For three centuries this land had been disputed and fought over by the Spanish, French, Mexicans and English.  And largely these nations had been pushed back by the southwest plains tribes, most notably and most brutally by the Comanches.  The Spanish had inadvertently given the Comanche tribes an unparalleled gift.  Horses. Spanish horse stock abandoned and stolen were the perfect breed for the southwest.  They were smaller, faster and able to travel farther on less water.  Somewhere along the way, Comanches learned how to train and ride horses.  Beyond that, their horsemanship was such that they effectively became the most skilled light calvary on the planet.  Nobody else was even close.  They did something nobody else did.  They fought from horseback with amazing and deadly efficiency.  This gets lost in a world that grew up watching westerns.  Before six shooters and before repeating rifles soldiers carried single shot rifles and the standard of the day was to get off the horses to shoot.  The same was true for other Indian tribes.  Rifle or bow, the horses were only there for transportation to the battle field.  Comanches, on the other hand, could shoot from horseback, at a full gallop, while hanging off the side of their mount and shooting under its neck.  They could also get off a dozen arrows a minute and were accurate up to fifty meters.

It was with this military advantage they were unparalleled on the battlefield.  They were smart, they were strategic and fighting was central to their culture.  To add horror to humiliation, the rules of war among the plains tribes were something Europeans never really had the stomach for.  Torture and rape were not only common, but expected.  If you were captured alive, you would undoubtably be tortured in horrific ways from being slow-roasted on a fired to all sorts of things that I don’t want to go into.  If you were female, you were probably raped repeatedly before you were tortured.  When it was over, what was left of you would probably be mutilated.  Young girls would sometimes be taken as slaves or brought into the tribe.  Boys would sometimes be taken hostage and ransomed, but more often or not they would be killed. The innocent were not safe. No one was safe. It wasn’t just about winning battles.  It was about striking fear into their enemies.  Because of which, tribal warriors fought to the death, there was no surrender.

It was the Comanches that drove out the Apaches and it was the Comanches that began regularly raiding the settlers of Texas and the southwest who were encroaching on their lands.  Fast, agile and deadly, they fought in the ways that Europeans with their slow moving armies were simply ill-equipped to deal with.  Their brutality and violence was something Americans and European settlers were also ill-equipped to stomach.
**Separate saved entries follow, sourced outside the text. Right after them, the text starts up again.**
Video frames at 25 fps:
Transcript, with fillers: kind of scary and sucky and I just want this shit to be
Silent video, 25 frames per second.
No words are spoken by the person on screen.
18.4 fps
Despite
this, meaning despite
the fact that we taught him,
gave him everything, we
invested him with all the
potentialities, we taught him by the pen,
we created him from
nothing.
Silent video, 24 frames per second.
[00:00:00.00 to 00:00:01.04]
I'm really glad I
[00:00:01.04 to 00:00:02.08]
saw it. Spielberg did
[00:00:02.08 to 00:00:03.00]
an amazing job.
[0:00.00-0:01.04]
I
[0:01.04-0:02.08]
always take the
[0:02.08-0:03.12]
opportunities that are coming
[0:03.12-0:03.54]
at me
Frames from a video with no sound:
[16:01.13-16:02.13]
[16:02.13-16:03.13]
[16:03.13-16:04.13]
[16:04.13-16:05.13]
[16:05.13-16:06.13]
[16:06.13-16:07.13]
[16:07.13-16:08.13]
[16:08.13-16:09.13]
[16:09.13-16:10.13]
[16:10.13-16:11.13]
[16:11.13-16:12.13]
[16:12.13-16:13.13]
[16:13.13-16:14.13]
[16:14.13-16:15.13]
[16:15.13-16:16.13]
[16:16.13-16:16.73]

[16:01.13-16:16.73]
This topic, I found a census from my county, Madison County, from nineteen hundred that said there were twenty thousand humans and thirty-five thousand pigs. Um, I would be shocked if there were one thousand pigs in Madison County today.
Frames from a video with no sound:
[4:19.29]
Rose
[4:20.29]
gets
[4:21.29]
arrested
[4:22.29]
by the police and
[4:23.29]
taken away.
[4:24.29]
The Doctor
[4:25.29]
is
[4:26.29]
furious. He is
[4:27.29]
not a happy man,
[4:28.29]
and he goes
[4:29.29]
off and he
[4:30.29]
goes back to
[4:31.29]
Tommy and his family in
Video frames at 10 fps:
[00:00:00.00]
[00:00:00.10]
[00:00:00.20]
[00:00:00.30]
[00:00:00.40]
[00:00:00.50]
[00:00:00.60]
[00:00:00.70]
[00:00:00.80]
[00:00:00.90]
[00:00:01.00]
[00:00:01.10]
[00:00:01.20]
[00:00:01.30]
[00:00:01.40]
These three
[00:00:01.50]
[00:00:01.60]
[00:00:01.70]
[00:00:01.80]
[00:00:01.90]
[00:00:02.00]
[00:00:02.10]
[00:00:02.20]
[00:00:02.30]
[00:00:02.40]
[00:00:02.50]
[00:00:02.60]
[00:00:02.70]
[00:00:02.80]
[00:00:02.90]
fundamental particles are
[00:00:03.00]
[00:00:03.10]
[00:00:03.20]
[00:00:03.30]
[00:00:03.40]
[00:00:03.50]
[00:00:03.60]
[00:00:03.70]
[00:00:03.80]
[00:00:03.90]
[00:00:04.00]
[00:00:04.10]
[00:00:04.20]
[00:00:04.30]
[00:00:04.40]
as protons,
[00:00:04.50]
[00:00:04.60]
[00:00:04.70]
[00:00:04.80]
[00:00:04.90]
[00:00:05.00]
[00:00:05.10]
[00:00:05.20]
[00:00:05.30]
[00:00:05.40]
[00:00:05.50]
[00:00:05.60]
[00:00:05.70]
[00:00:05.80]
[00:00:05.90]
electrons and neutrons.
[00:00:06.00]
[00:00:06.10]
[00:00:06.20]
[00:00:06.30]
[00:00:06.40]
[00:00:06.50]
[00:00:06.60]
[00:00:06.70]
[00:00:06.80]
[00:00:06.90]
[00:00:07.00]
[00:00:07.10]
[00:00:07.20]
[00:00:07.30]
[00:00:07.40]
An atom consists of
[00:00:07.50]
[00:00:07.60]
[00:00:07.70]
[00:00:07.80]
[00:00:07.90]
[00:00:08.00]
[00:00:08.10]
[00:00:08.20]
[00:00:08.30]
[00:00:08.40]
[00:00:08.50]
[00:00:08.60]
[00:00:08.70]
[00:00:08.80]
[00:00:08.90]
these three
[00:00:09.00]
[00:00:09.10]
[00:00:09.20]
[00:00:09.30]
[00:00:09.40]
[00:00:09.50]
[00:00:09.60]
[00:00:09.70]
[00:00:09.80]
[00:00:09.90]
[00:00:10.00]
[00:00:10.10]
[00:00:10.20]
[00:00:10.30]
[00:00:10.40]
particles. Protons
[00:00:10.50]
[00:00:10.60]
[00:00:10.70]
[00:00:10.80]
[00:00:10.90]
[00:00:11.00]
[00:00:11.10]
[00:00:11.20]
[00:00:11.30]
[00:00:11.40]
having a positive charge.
It wasn’t until a ragtag group called the Texas Rangers eventually figured out how to fight like Comanches, got better weapons, pinpointed some tactical weaknesses and people turned a blind eye to some of the things that the Rangers did, that Texans made any traction at all.  It wasn’t until some time later that the U.S. Army learned some of the same lessons.

The Americans expanded, treaties were made and broken by both sides.  Most hopes of living peaceably together died.  The wars with the Comanches ended around 1875, and to the north the Sioux tribes in 1890 with the massacre at Wounded Knee.

We can romanticize the old west all we want, but for those who lived there, it was complicated at times for people to know what was the  right thing to do.  We can talk about cowboys and Indians.  We can talk about indigenous people.  We can talk about rights. We can talk about how caring the tribes were to their own members. We can talk about genocide. We can talk about corruption. We can talk about all the triumphs and moral failures you want.

All of those things are relevant, because largely we’re still dealing with them.  It’s easy to forget that in a land that was contested for centuries, we’re really just a few generations removed from the people who were neck deep in conflict.  Since that line has been drawn, the border has always had its own rules.  A world dealing with this much hostility has to find its own way.  And that way generally wasn’t based off anything anyone back east were writing in law books.  Those who were good at it got rich.  Those who weren’t usually fell prey to those who were.

Within a generation of the fall of the western horse tribes, a new group formed along the border with American prohibition.    We know them today as the cartels.